* Activity
After locating the line that contains "[0:10.00-0:11.00]" in the data below, set down exactly that line and each one after it through the line that contains "Word for word: that", and nothing more.

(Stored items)

----

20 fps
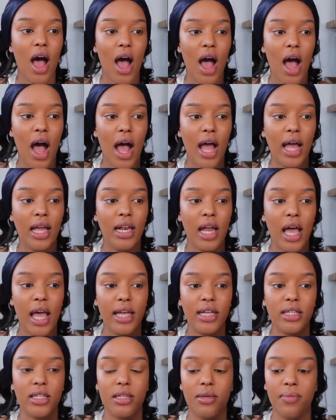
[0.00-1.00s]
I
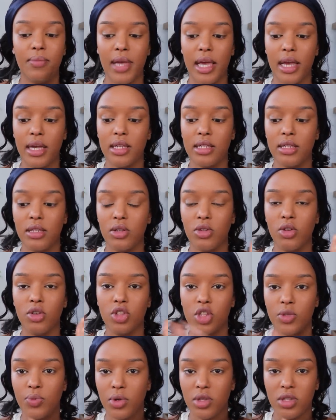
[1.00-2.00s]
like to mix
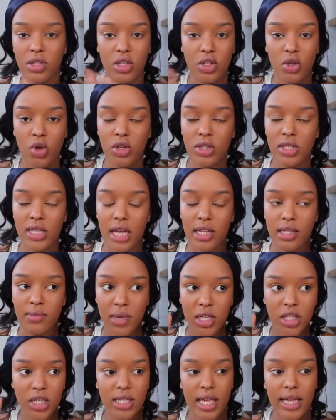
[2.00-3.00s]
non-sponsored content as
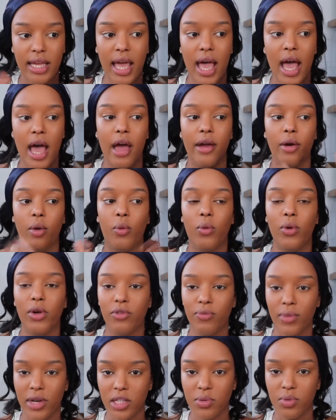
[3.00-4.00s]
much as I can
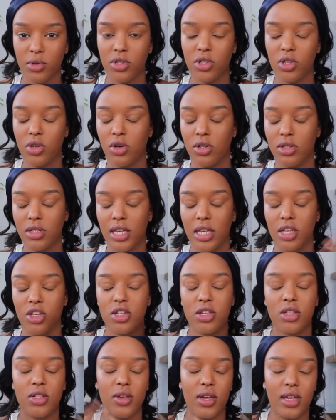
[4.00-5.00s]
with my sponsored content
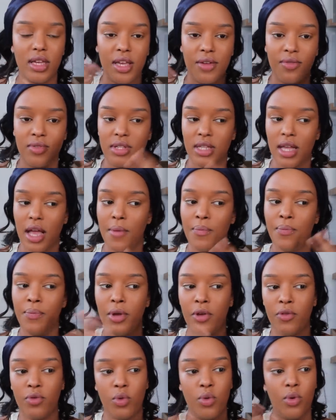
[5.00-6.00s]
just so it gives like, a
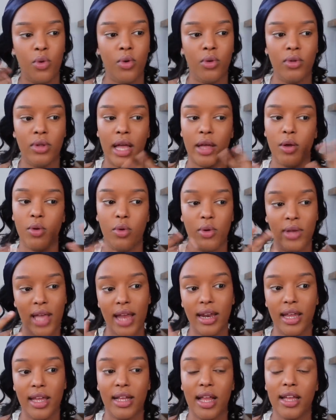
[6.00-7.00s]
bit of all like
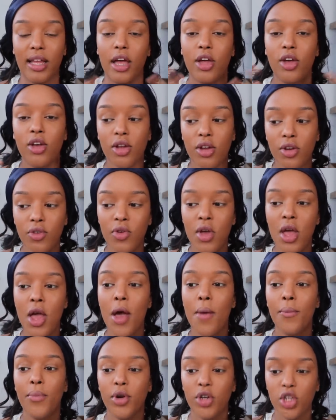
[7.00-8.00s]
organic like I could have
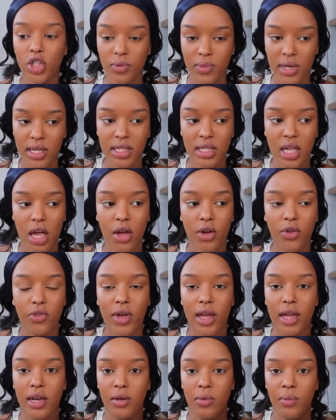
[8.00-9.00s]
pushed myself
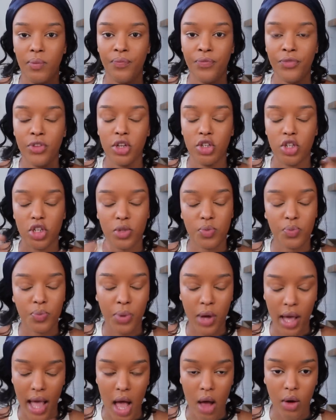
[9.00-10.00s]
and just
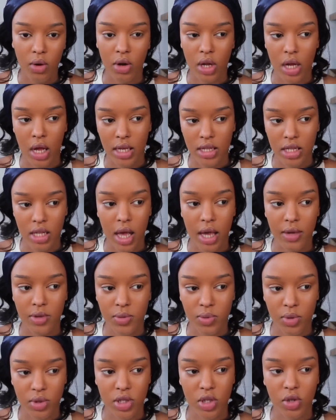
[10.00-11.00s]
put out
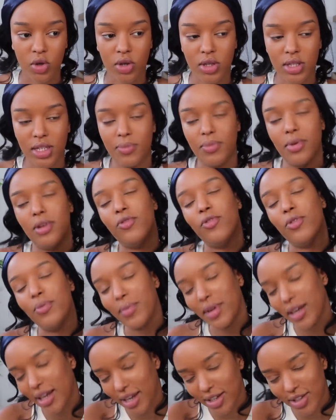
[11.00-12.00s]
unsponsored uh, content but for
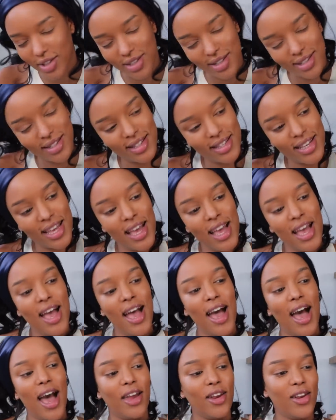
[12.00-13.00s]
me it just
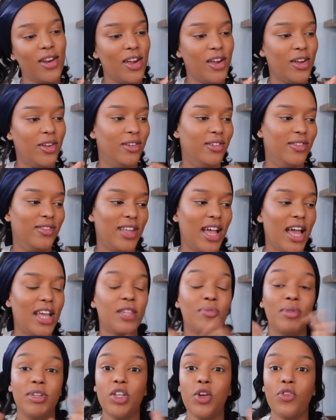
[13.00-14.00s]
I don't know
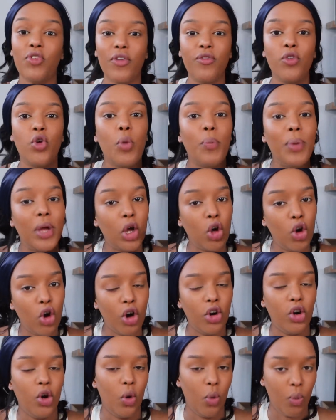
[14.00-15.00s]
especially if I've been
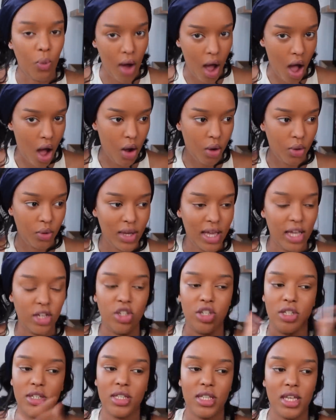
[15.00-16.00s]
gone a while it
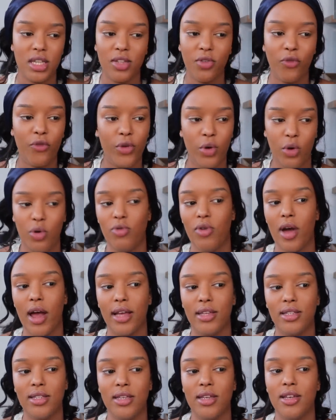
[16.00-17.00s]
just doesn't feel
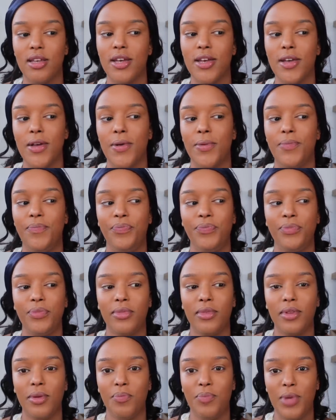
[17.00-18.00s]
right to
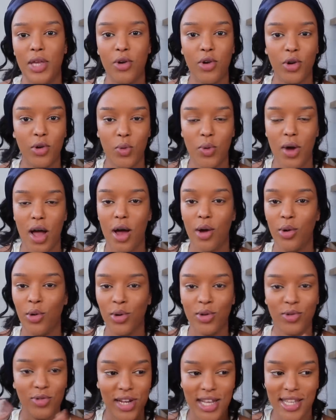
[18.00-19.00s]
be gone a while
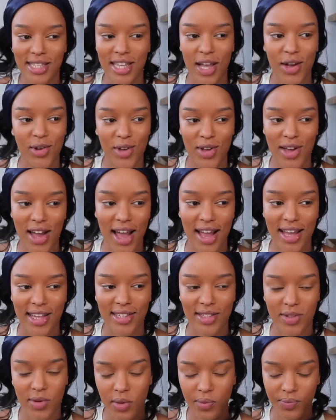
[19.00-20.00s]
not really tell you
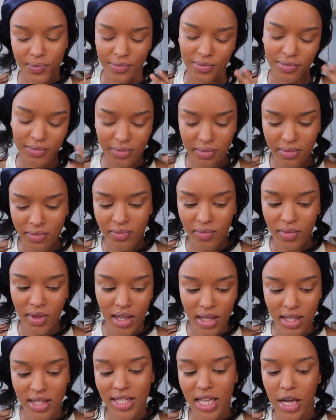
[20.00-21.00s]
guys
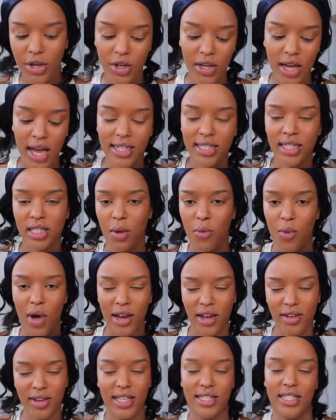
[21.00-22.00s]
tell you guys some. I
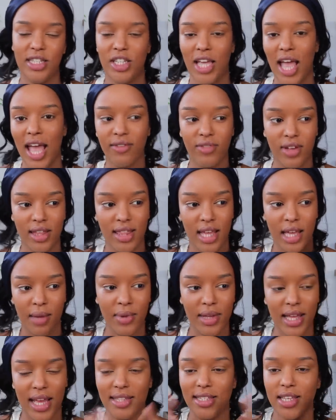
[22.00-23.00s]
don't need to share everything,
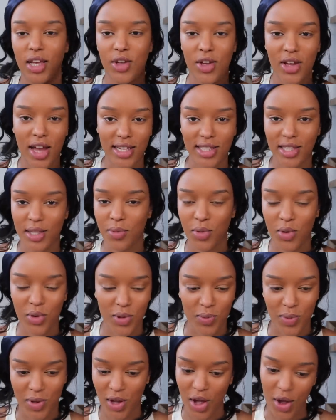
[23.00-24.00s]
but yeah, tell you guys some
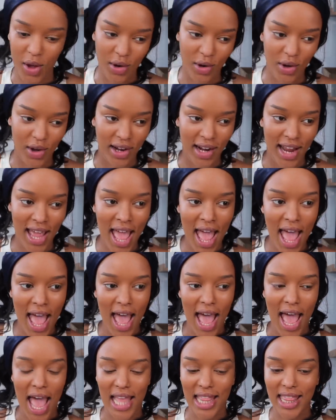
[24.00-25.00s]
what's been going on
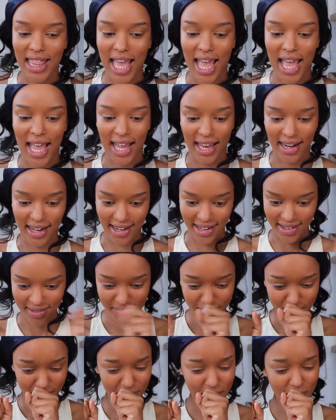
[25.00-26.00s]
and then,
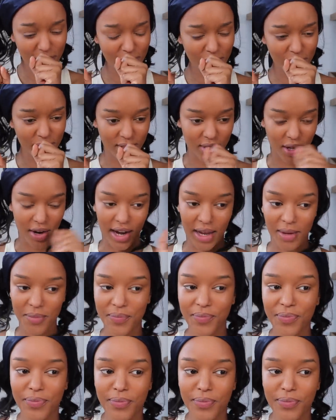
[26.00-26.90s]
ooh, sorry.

----

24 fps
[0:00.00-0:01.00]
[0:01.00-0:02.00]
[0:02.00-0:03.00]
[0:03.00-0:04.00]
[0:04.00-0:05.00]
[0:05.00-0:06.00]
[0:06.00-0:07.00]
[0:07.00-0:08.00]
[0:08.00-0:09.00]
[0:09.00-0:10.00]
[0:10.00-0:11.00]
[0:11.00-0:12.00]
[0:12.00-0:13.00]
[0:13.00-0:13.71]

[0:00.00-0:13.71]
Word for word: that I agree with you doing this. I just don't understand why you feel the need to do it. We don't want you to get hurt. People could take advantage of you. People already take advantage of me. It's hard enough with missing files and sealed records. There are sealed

----

* Finished task
[0:10.00-0:11.00]
[0:11.00-0:12.00]
[0:12.00-0:13.00]
[0:13.00-0:13.71]

[0:00.00-0:13.71]
Word for word: that I agree with you doing this. I just don't understand why you feel the need to do it. We don't want you to get hurt. People could take advantage of you. People already take advantage of me. It's hard enough with missing files and sealed records. There are sealed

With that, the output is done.